* REQUIRED ACTION
Give back exactly the lines starting at the one with "[00:05:56.32]" and ending at the last line of the data below. Pictures are not part of the copy.

[Stored data]
::::::::::
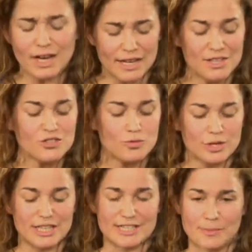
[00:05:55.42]
And this
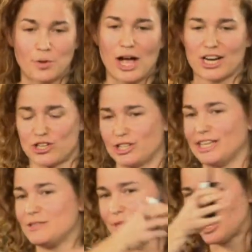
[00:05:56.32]
really simple action
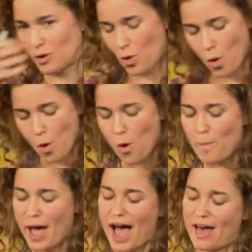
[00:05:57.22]
leads me down a whole
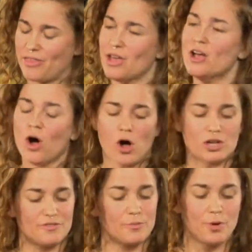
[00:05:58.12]
path.
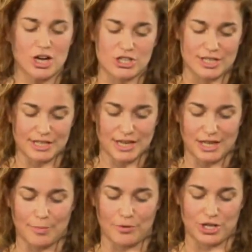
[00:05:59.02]
All different projects and
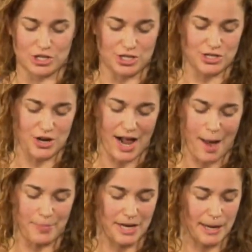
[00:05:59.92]
collaborations start
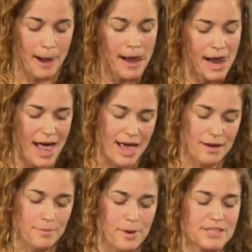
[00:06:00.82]
happening,
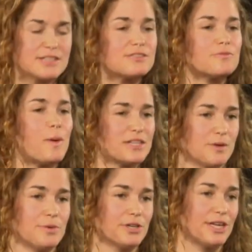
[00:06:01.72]
and my sense of
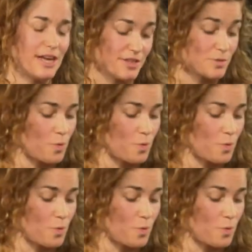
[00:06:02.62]
possibility at this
::::::::::
* ANSWER TO THE PROBLEM
[00:05:56.32]
really simple action
[00:05:57.22]
leads me down a whole
[00:05:58.12]
path.
[00:05:59.02]
All different projects and
[00:05:59.92]
collaborations start
[00:06:00.82]
happening,
[00:06:01.72]
and my sense of
[00:06:02.62]
possibility at this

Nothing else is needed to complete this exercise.